Human Kidney Benchmark Dataset

Version v1.0,

processed

released 15 Sept 2025

License

CC BY 4.0

Repository

https://cellxgene.cziscience.com/collections/bcb61471-2a44-4d00-a0af-ff085512674c

Developed By

CZI

The original dataset generated by Lake et al., 2023 includes single-cell (sc) and single-nucleus (sn) RNA sequencing data collected from healthy reference kidneys (45 donors) and kidneys from 48 patients with acute kidney failure or chronic kidney disease. The processed dataset described here is used to evaluate model performance on cross-species disease label transfer.

Download Dataset

Dataset Overview

Data Type

Single-cell and single-nucleus RNA sequencing

Citation

Publication of source dataset: Lake, B.B. et al., (2023) An atlas of healthy and injured cell states and niches in the human kidney. Nature 619: 585-594. DOI: 10.1038/s41586-023-05769-3

Source Dataset Download Date

The original dataset was downloaded on May 12, 2025.

Dataset Card Authors

Karyna Rosario Cora and Ellaine Chou (CZI)

Dataset Card Contact

Ellaine Chou (echou@chanzuckerberg.com)

Uses

Primary Use Cases

  • Evaluation of model performance for cross-species disease label transfer

Out-of-Scope or Unauthorized Use Cases

Do not use the dataset for the following purposes:

  • Use that violates applicable laws, regulations (including trade compliance laws), or third party rights such as privacy or intellectual property rights.
  • Any use that is prohibited by the CC-BY 4.0 license.

Dataset Structure

The processed dataset is in H5ad format.

Personal and Sensitive Information

The dataset was de-identified by original authors and only includes RNA data and associated metadata in H5ad format.

Dataset Creation

Curation Rationale

The dataset is used for model benchmarking. The dataset was curated to ensure compliance with evaluated model requirements, inclusion of required metadata, format consistency, and compatibility across datasets used for model evaluation.

Source Data

The original data was downloaded in H5ad format from CZ CELLxGENE. The source data can be directly downloaded by clicking this CZ CELLxGENE file link.

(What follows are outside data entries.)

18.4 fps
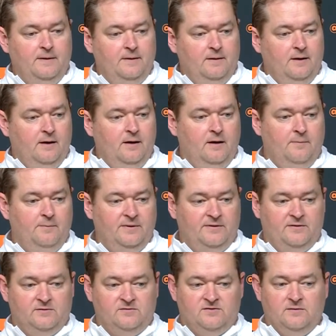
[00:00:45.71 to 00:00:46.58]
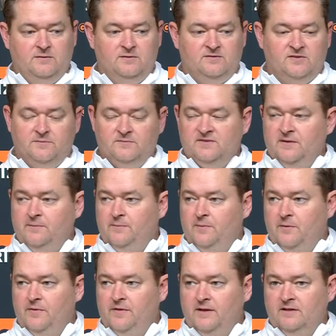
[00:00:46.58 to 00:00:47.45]
but there's some
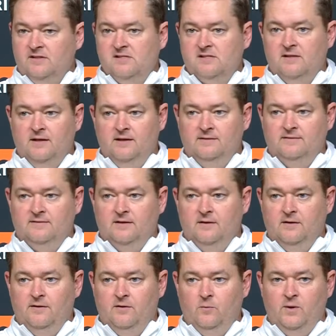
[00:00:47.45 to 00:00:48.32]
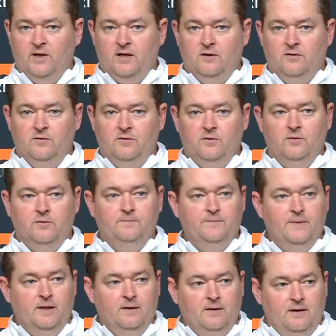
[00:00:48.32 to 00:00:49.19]
simple things that we can
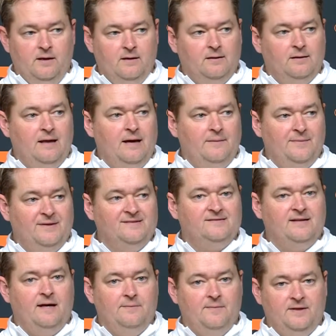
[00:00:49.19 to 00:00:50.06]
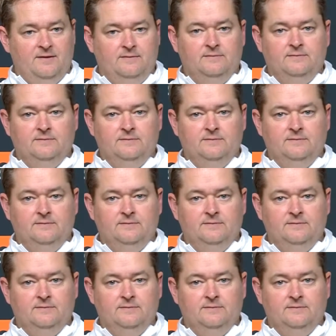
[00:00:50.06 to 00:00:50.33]
do in alignment assignment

Who are the source data producers?

The original dataset was generated by Lake et al., 2023.

Data Collection and Processing

The dataset includes single-cell and single-nucleus RNA sequencing data obtained through droplet-based transcriptomic assays (Chromium v3) for single nuclei and single cells. The resulting RNA data from 304,652 cells was downloaded in H5ad format. Gene count tables were combined with required metadata variables. Briefly, the dataset was processed to:

  • remove cells with fewer than 1000 reads
  • remove genes with fewer than 1000 reads across cells
  • remove cells with fewer than 1000 genes across cells per donor
  • curate disease prediction labels
  • test dataset compatibility with evaluated models

After curation and filtering, 208,354 cells remained (see data processing script).

Annotation process

Lake et al., 2023 originally annotated the data through a multi-step process that began with unsupervised clustering of the snRNA sequencing data. These initial clusters were then assigned to 77 different cell subclasses using known cell type markers and regional information from the kidney. Authors used the snRNA data as a reference to integrate and transfer annotations to scRNA sequencing and SNARE-seq2 data. This integration helped ensure the accuracy and consistency of the cell annotations across different technologies and was validated through correlations with published datasets and anatomical locations. Authors also defined and annotated "altered states" to categorize cells affected by injury or disease. See paper for details. For benchmarking purposes, additional annotations were done following CZ CELLxGENE data standards (see CZ CELLxGENE Documentation).

Who are the annotators?

The dataset was annotated by original data generators (see Lake et al., 2023). Additional annotations were provided by the Stanford Lattice team.

Biases, Risks, and Limitations

Potential Biases

  • Technical biases inherent to single-cell and single-nucleusRNA sequencing technologies may be present.

Limitations

  • The processed dataset only captures gene expression from kidney cells.This limits the generalizability of the dataset.

Caveats and Recommendations

  • Users should carefully consider the biological context and study design of the dataset before drawing conclusions.
  • We are committed to advancing the responsible development and use of artificial intelligence. Please follow our Acceptable Use Policy when using our services.

Acknowledgements

We acknowledge all authors and contributors of the original dataset for making this valuable resource available to the community.